[Records from a dataset]
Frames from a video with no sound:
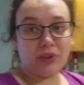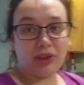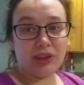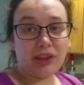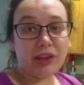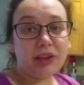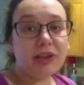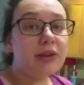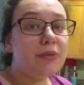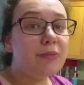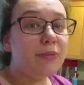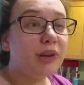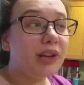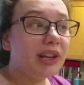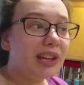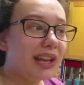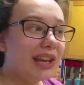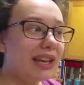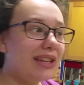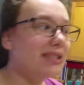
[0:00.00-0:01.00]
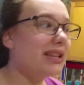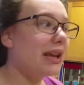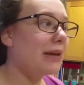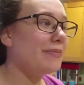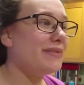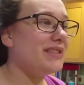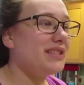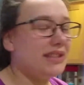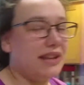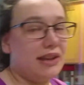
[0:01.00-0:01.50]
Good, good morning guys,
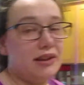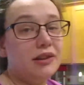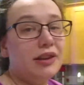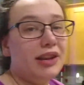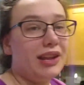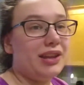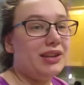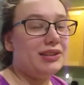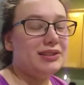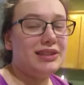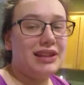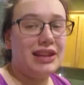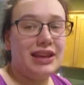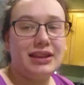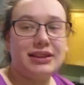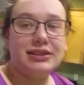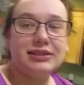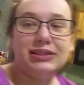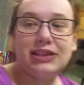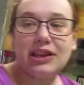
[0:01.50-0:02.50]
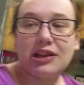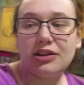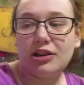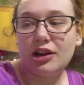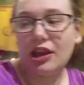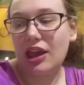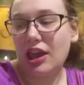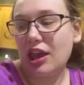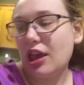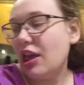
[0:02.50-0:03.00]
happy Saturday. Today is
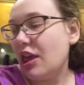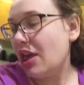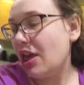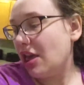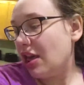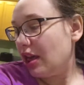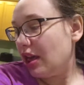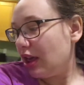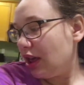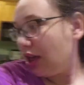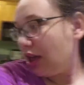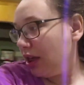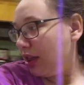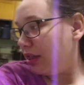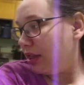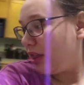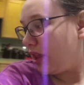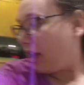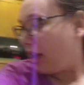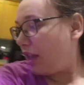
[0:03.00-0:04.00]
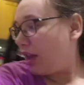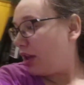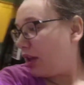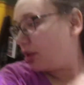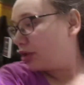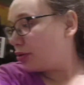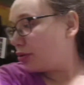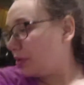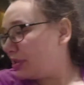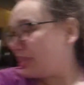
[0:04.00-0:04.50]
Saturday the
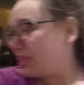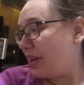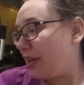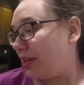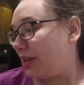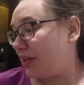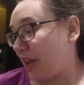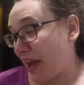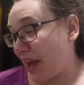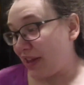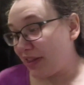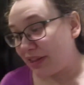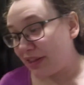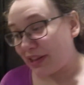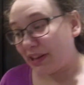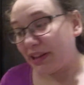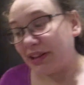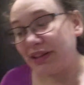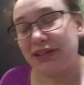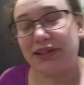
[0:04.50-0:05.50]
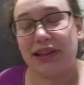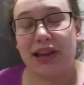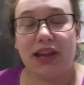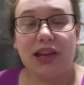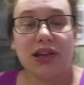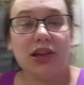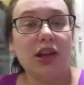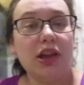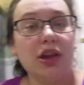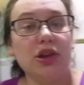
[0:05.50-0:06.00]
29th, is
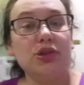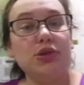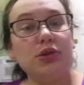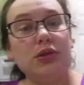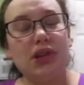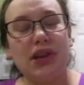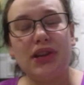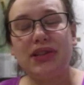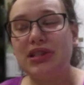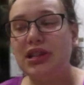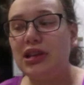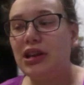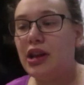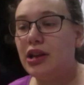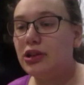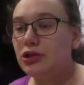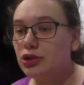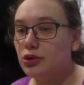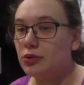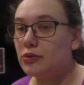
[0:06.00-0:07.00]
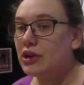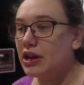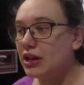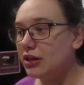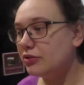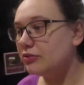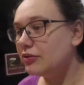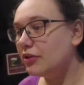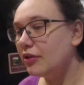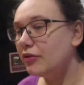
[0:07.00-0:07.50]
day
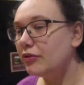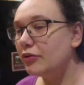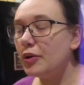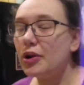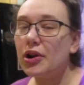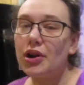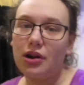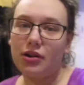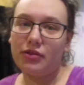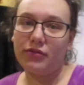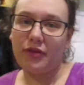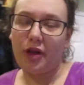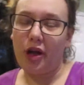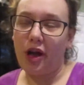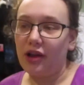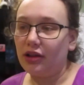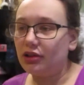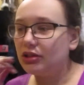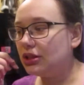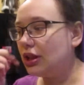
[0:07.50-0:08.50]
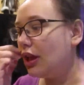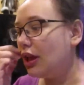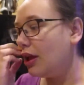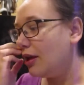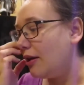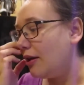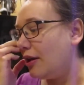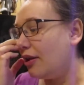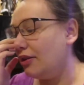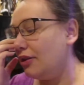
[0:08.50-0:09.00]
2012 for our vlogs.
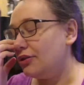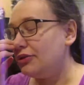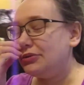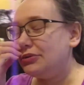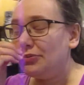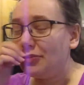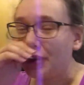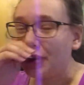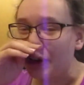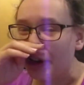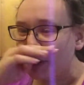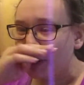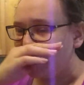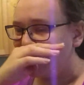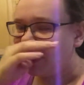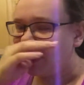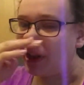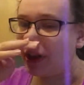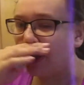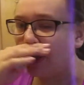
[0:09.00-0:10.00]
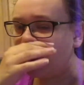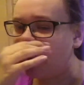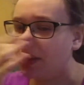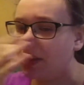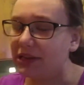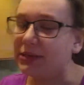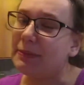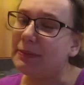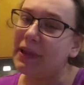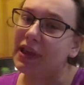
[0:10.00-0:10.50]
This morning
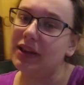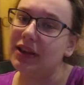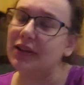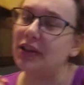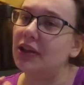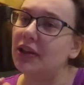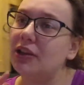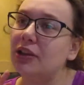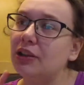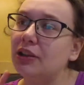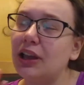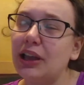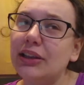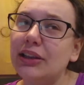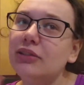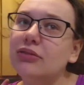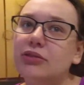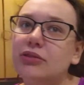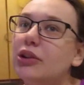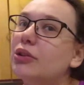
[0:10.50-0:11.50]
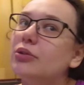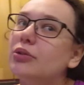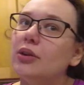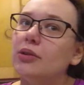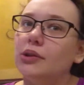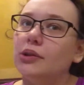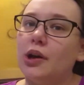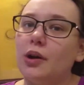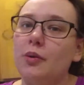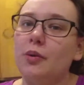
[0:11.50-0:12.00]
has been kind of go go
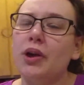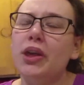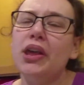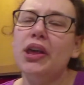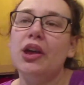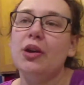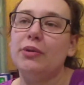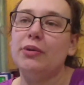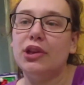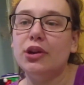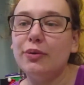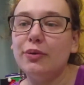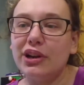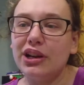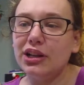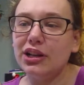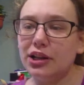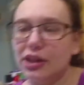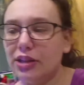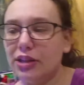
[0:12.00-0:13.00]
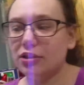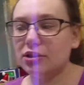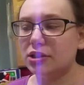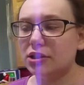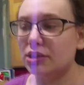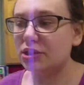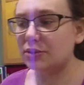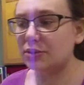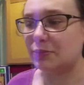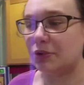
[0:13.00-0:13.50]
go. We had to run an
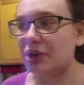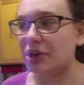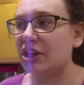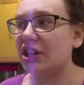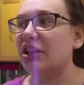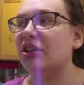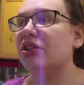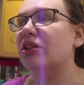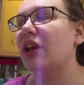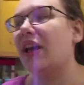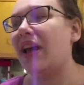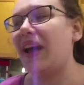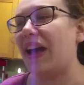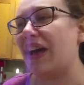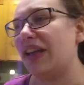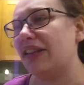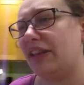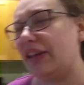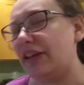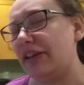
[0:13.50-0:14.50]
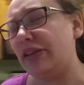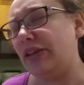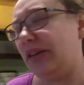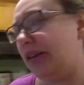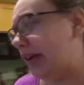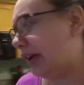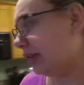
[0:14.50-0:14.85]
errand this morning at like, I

==

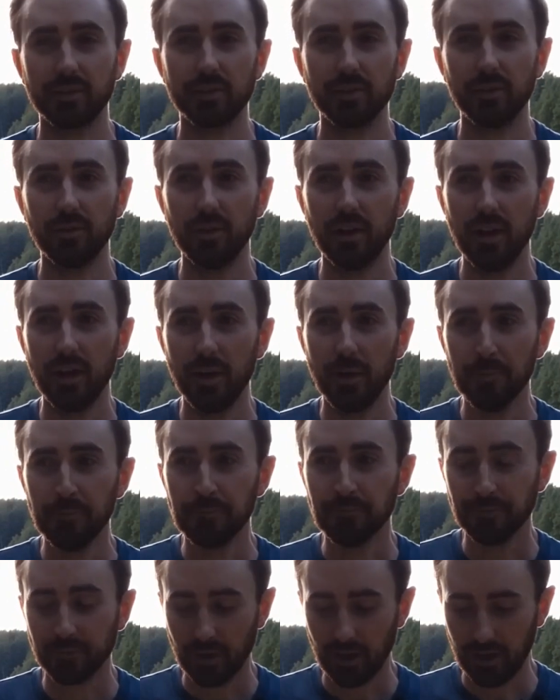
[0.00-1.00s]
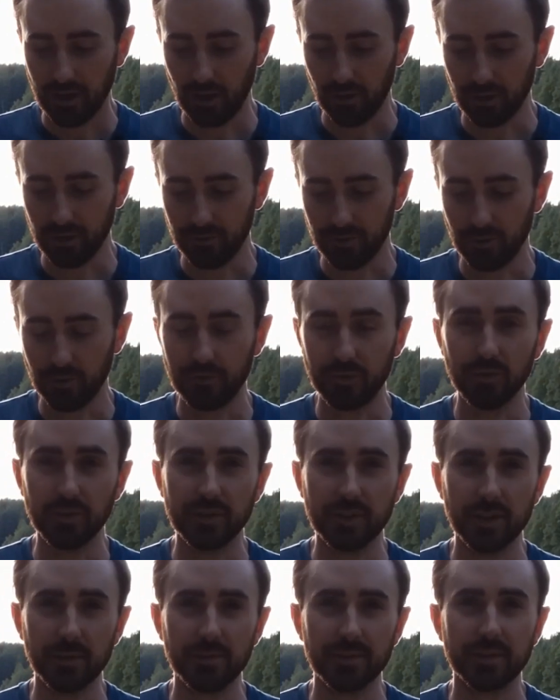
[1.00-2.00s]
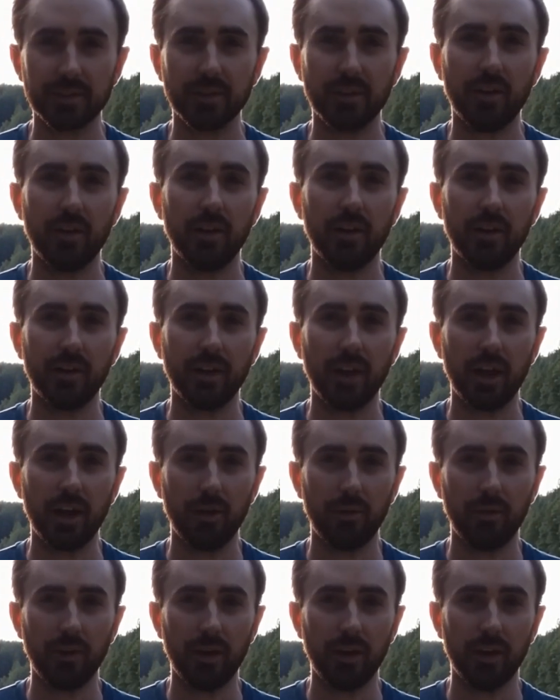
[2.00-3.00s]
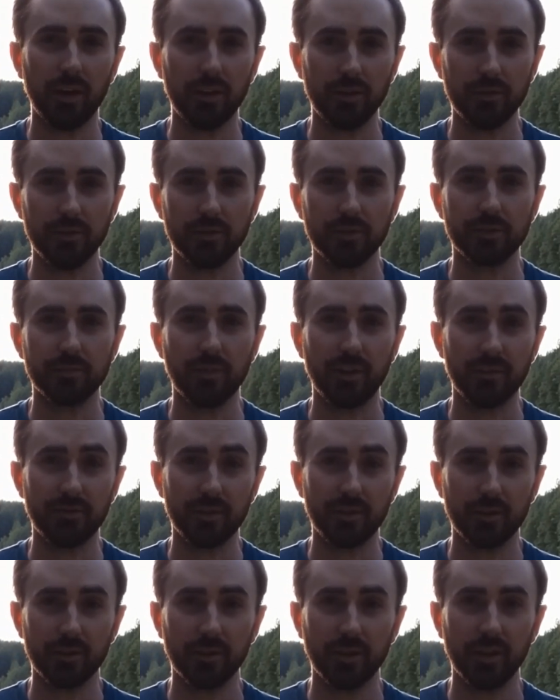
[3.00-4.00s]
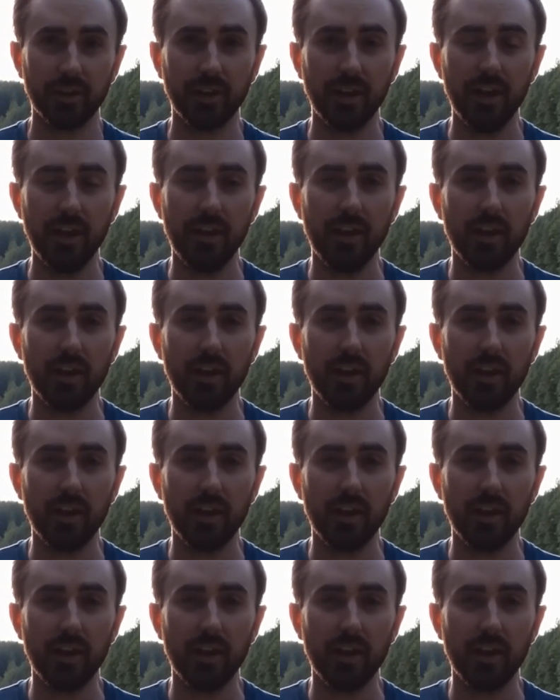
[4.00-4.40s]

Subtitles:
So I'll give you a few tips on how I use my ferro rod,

==

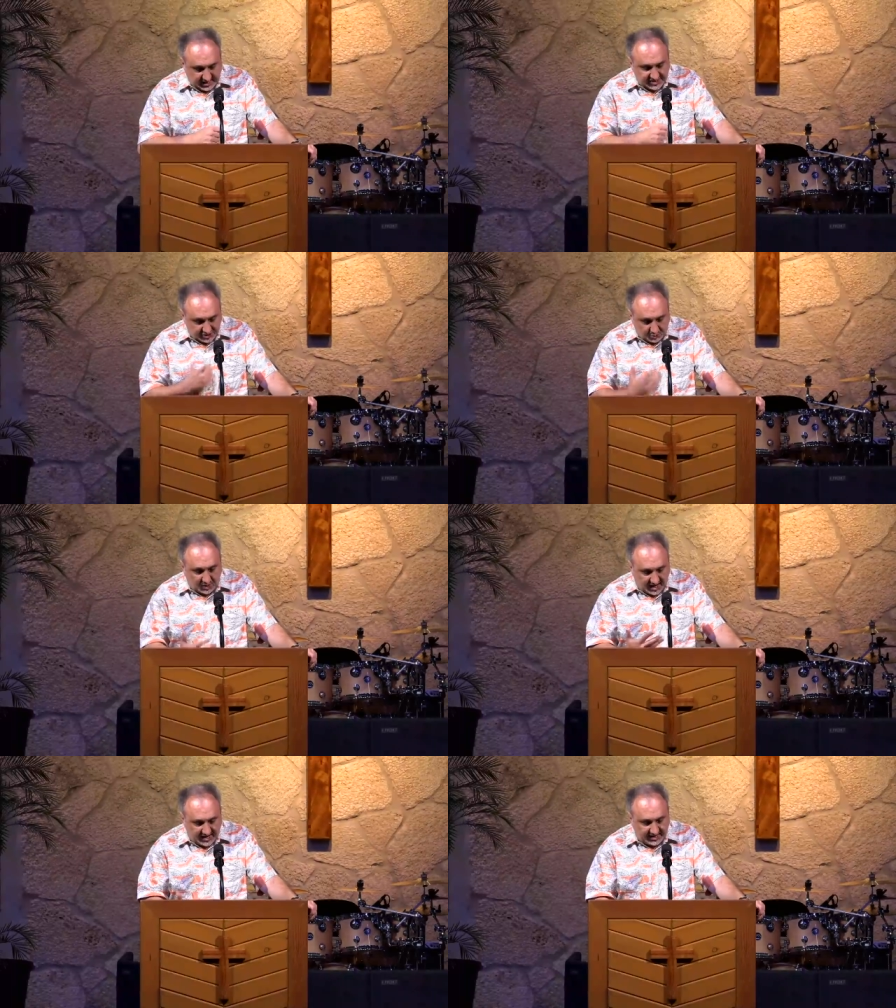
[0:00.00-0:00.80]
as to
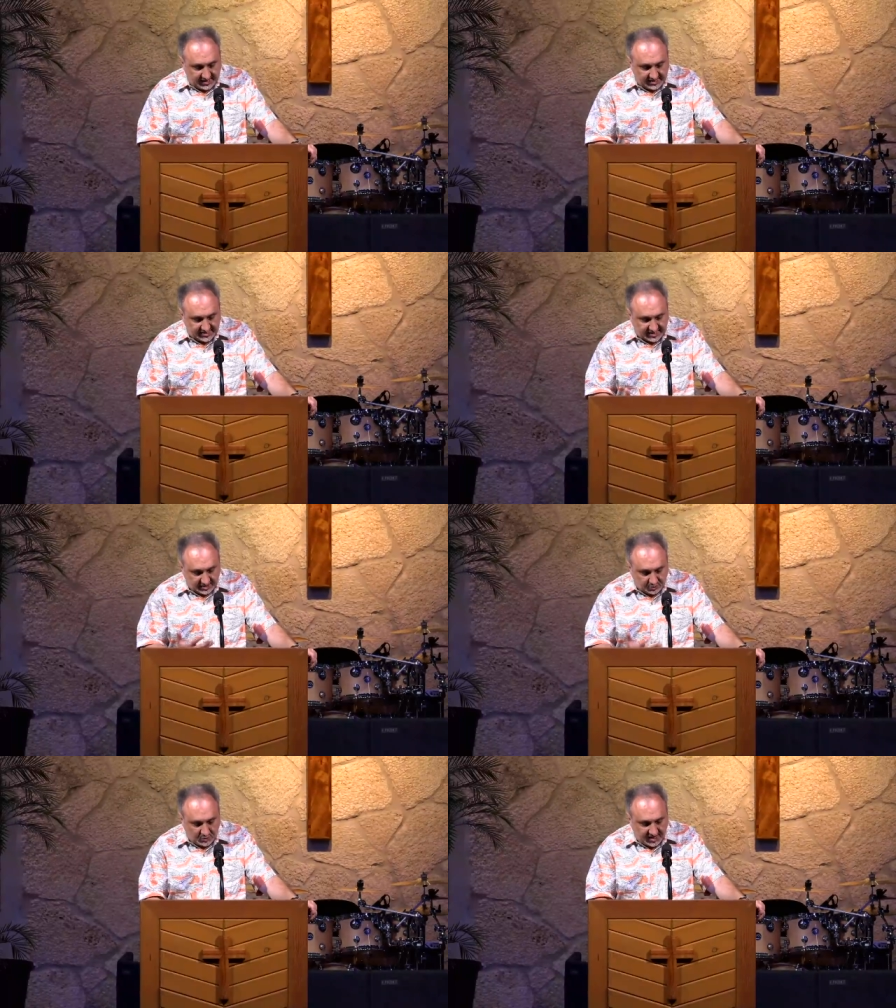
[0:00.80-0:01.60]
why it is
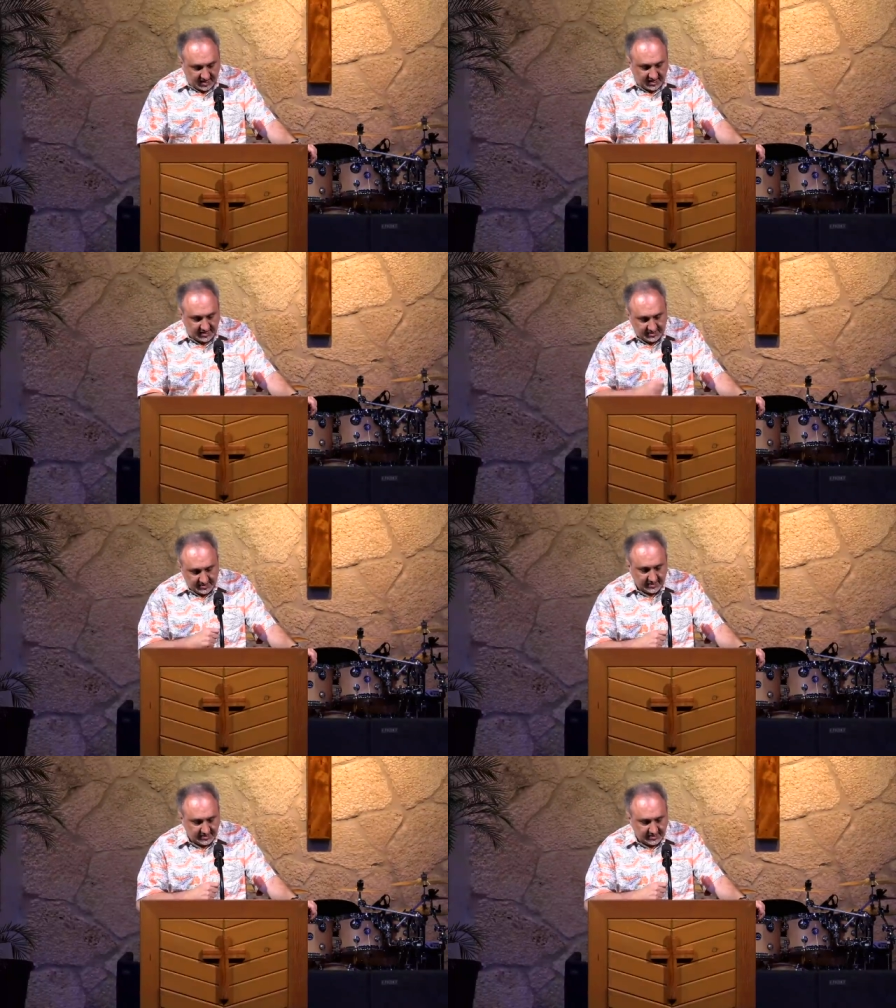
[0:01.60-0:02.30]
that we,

INSTRUCTIONS FOR THE TASK — Although pictures appear among the records above, none are to be output; print exactly the lines from the line containing "[0:04.00-0:04.50]" through the line containing "[0:12.00-0:13.00]".

OUTPUT OF THE EXERCISE —
[0:04.00-0:04.50]
Saturday the
[0:04.50-0:05.50]
[0:05.50-0:06.00]
29th, is
[0:06.00-0:07.00]
[0:07.00-0:07.50]
day
[0:07.50-0:08.50]
[0:08.50-0:09.00]
2012 for our vlogs.
[0:09.00-0:10.00]
[0:10.00-0:10.50]
This morning
[0:10.50-0:11.50]
[0:11.50-0:12.00]
has been kind of go go
[0:12.00-0:13.00]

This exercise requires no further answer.